THE DATA —
■ ■ ■ ■

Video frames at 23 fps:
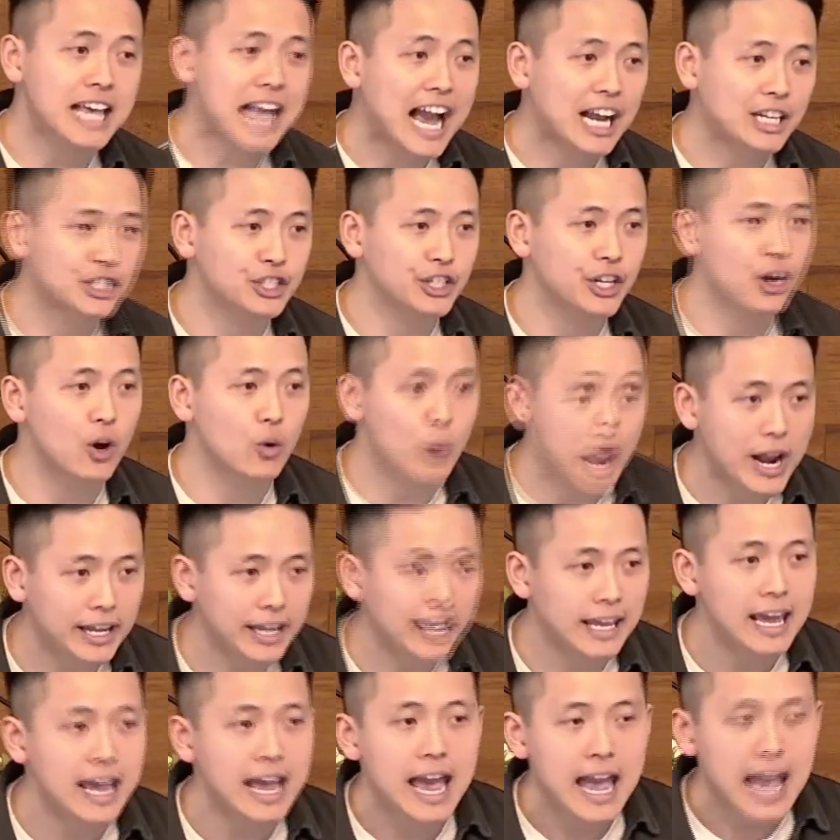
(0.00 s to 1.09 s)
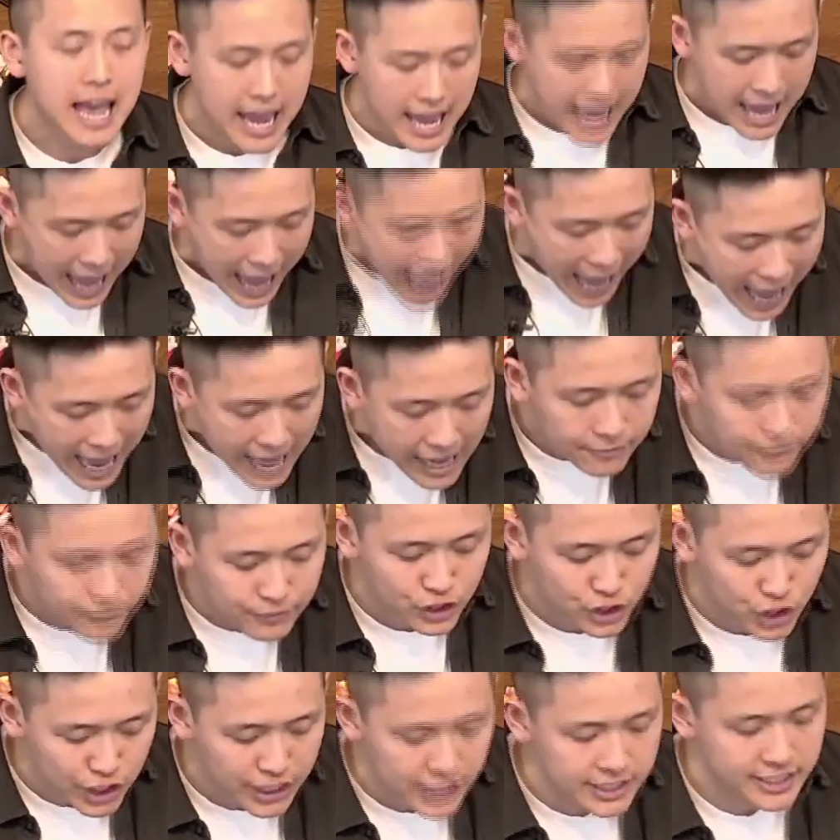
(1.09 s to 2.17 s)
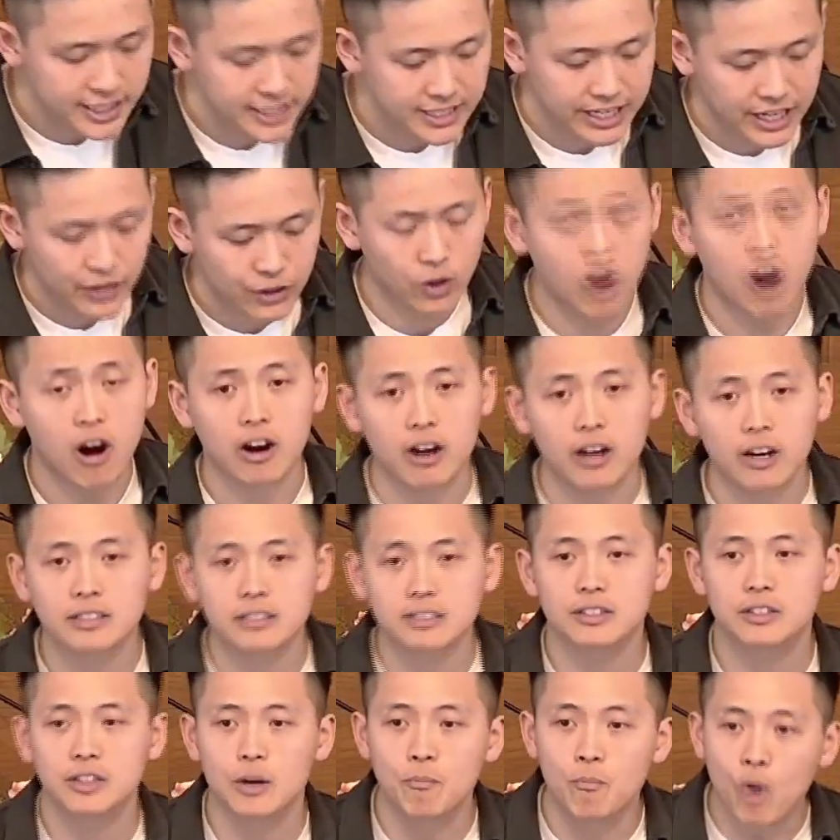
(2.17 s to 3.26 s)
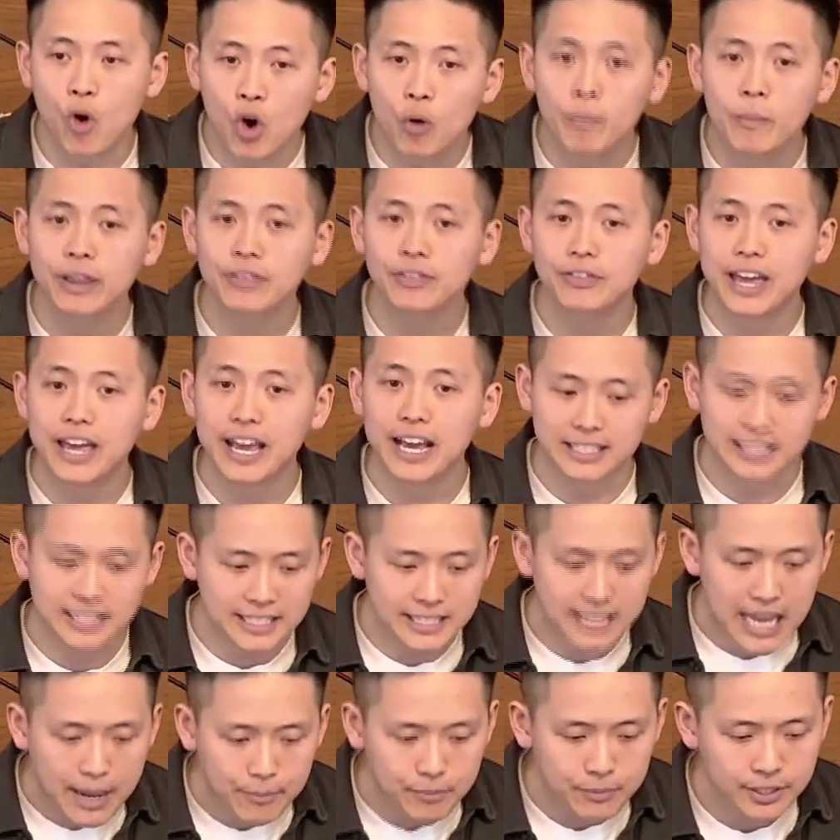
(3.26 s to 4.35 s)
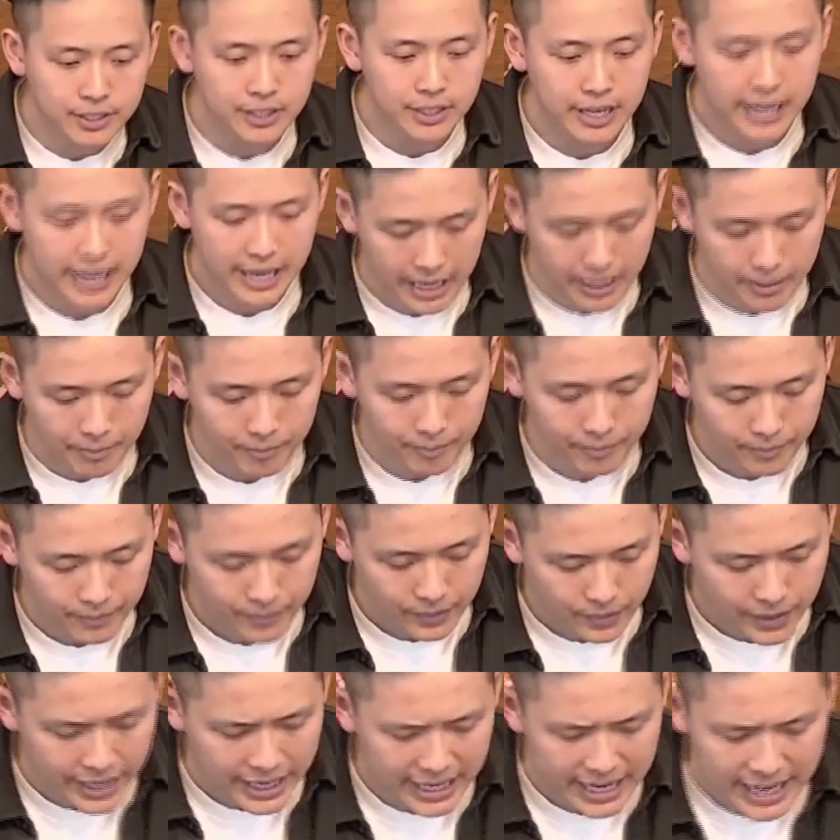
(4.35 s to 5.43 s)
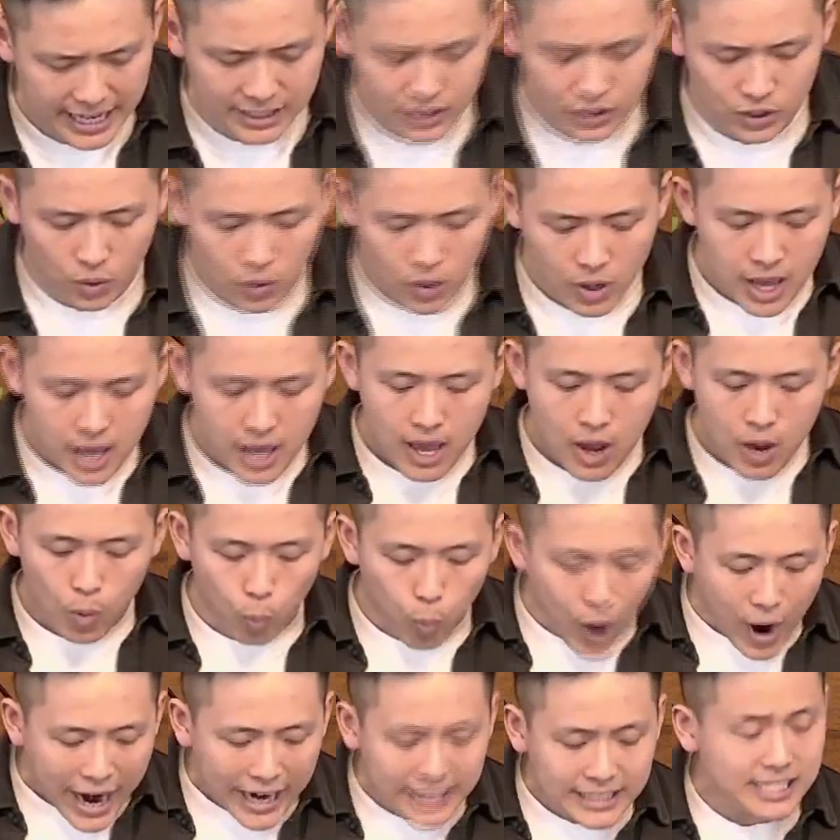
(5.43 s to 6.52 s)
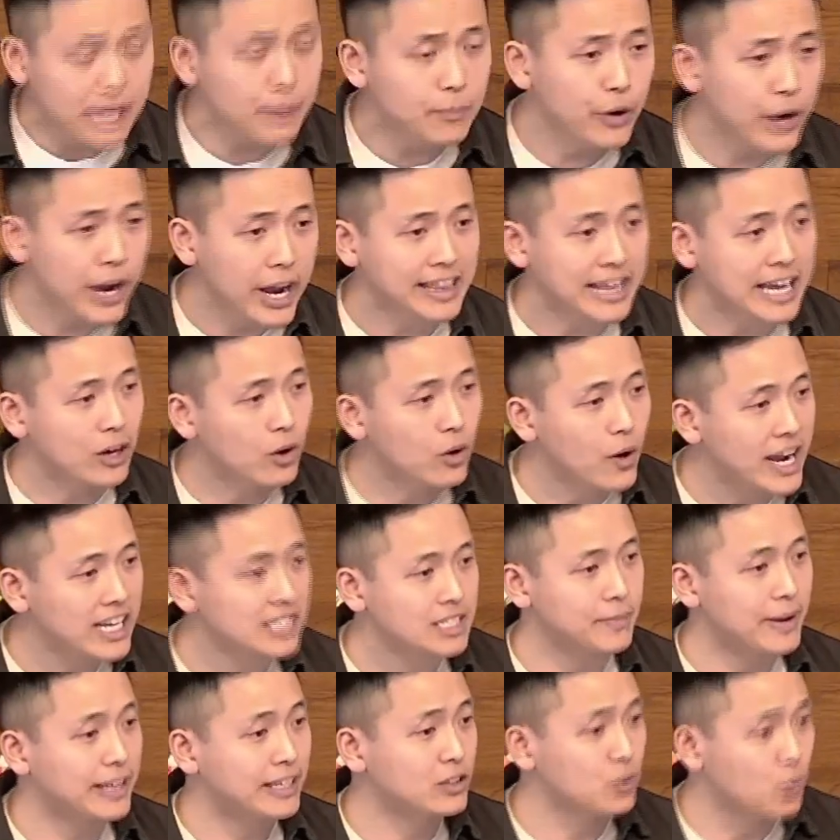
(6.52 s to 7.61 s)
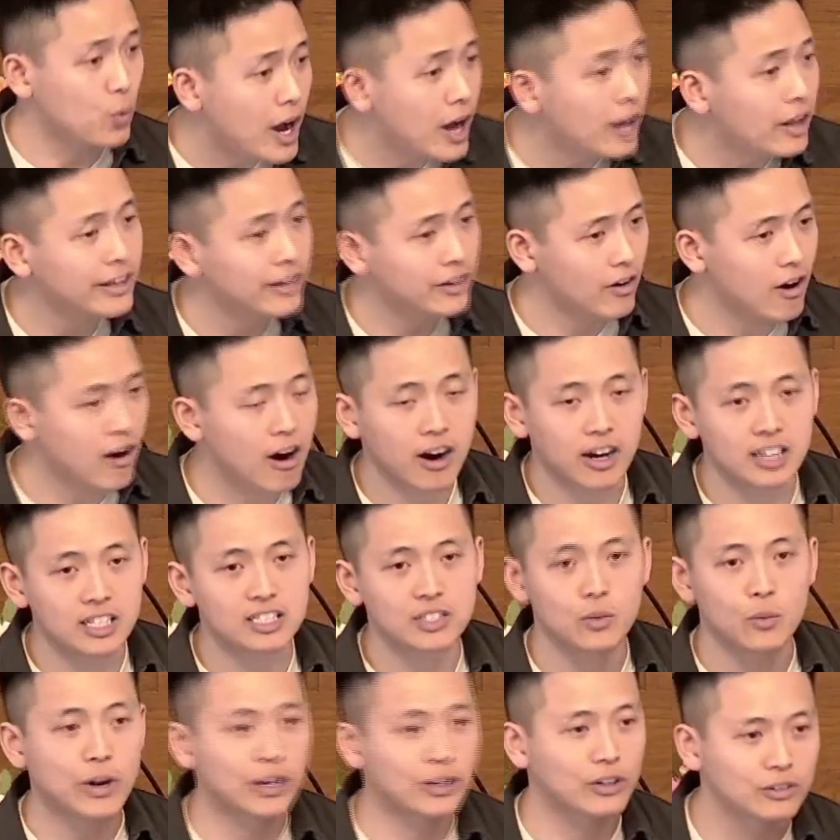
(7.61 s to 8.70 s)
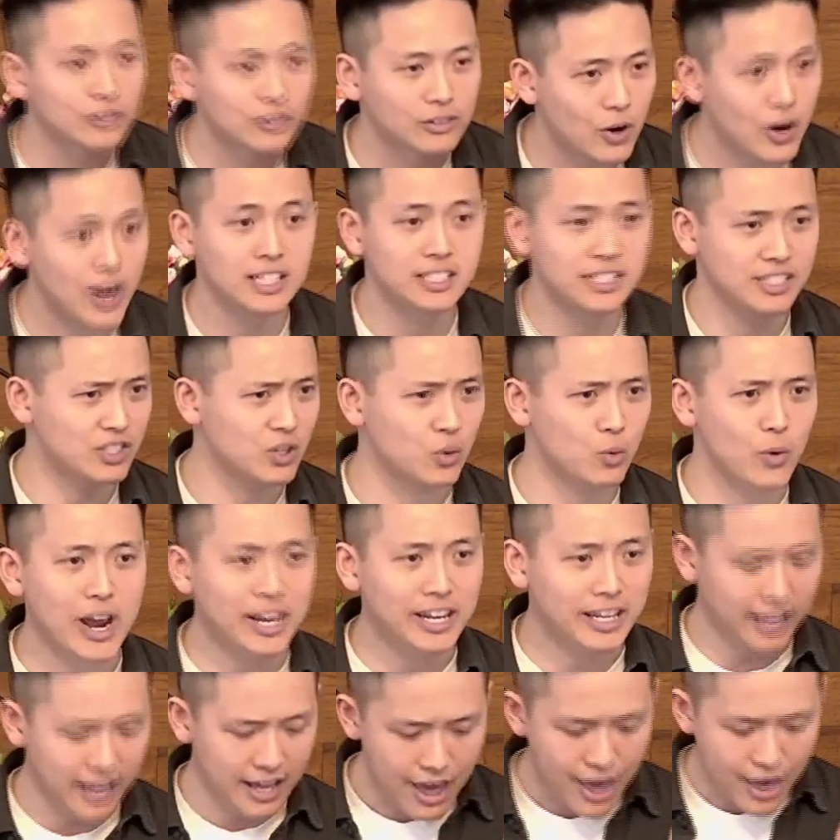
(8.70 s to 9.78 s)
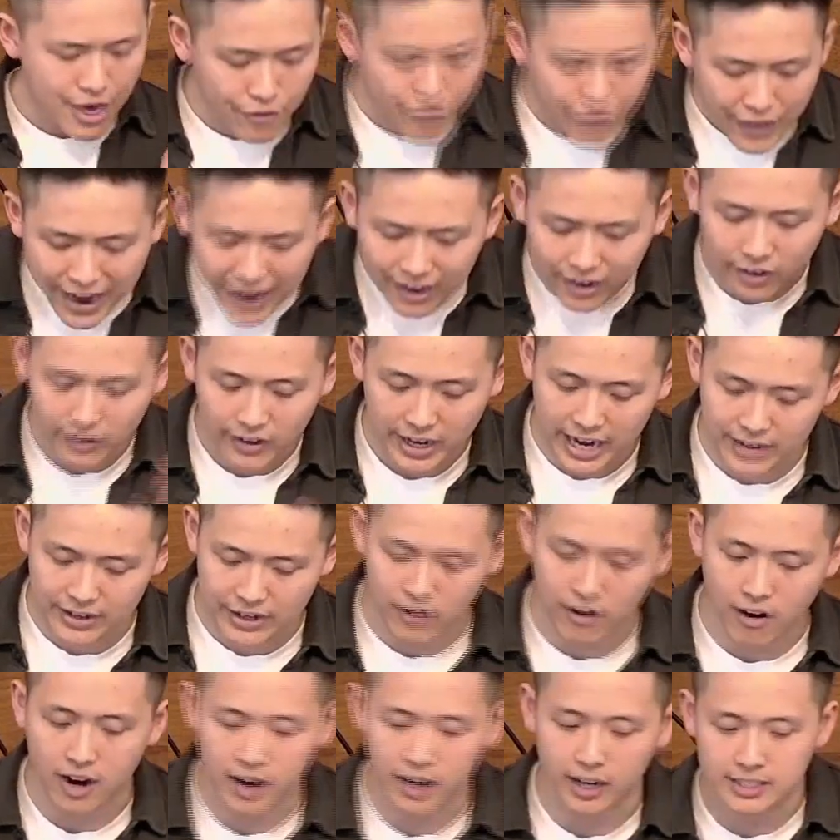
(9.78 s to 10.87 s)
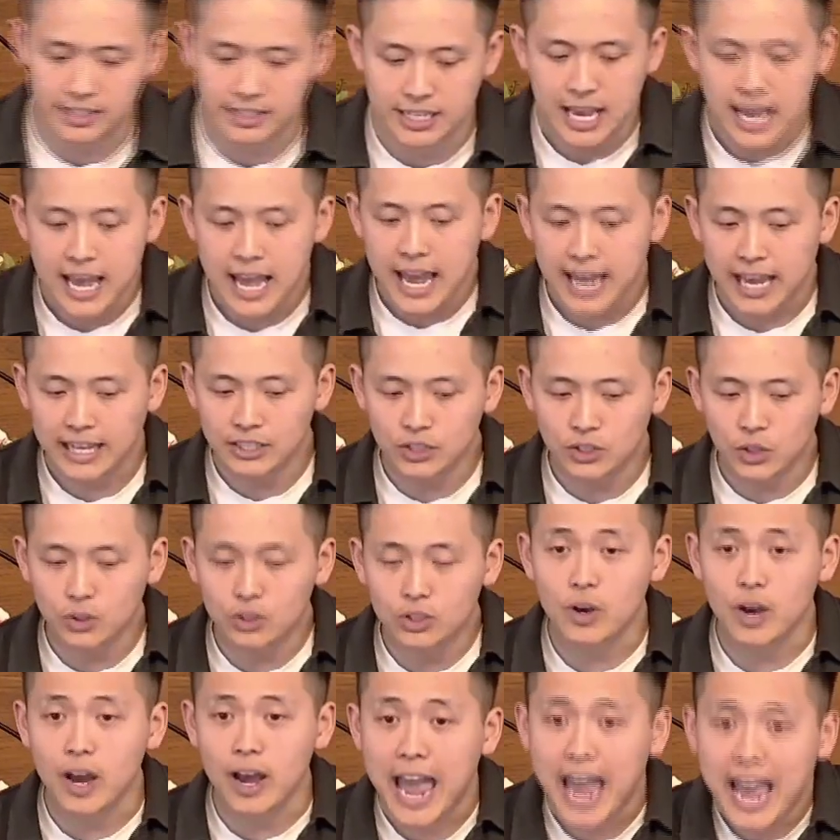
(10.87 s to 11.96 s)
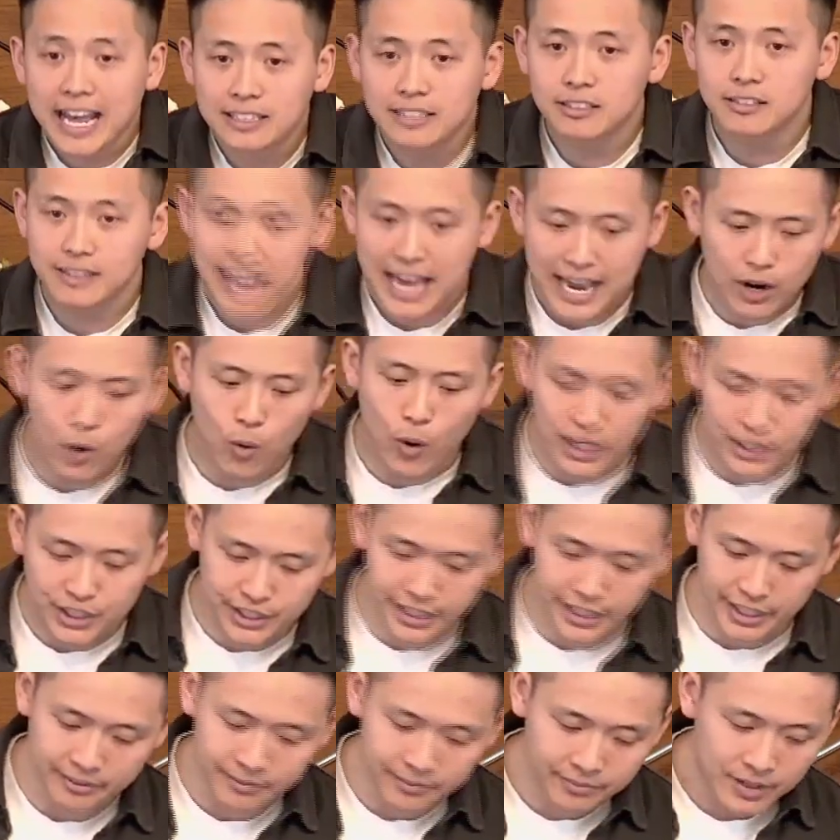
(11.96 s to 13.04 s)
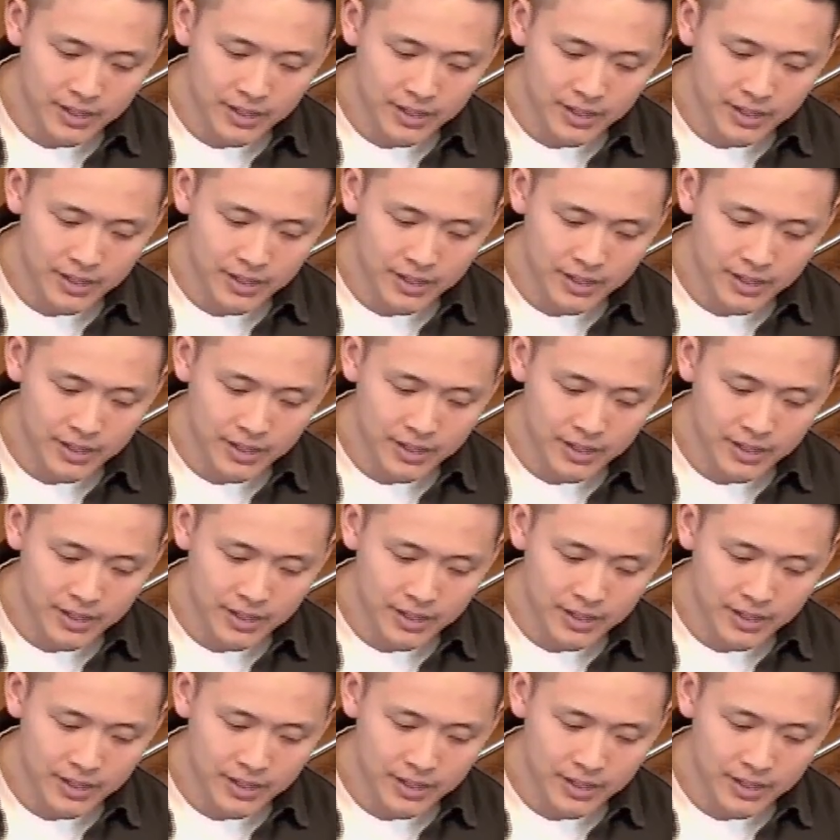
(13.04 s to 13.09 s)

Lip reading: actually already have Jesus in their hearts the moment they accept him, right? And so why is he praying that Christ may dwell in our hearts when Christ is already there in our hearts? And so to answer that question,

■ ■ ■ ■

TASK OBJECTIVE — Every line above should be transcribed word for word; leave the pictures out.

REPLY —
Video frames at 23 fps:
(0.00 s to 1.09 s)
(1.09 s to 2.17 s)
(2.17 s to 3.26 s)
(3.26 s to 4.35 s)
(4.35 s to 5.43 s)
(5.43 s to 6.52 s)
(6.52 s to 7.61 s)
(7.61 s to 8.70 s)
(8.70 s to 9.78 s)
(9.78 s to 10.87 s)
(10.87 s to 11.96 s)
(11.96 s to 13.04 s)
(13.04 s to 13.09 s)

Lip reading: actually already have Jesus in their hearts the moment they accept him, right? And so why is he praying that Christ may dwell in our hearts when Christ is already there in our hearts? And so to answer that question,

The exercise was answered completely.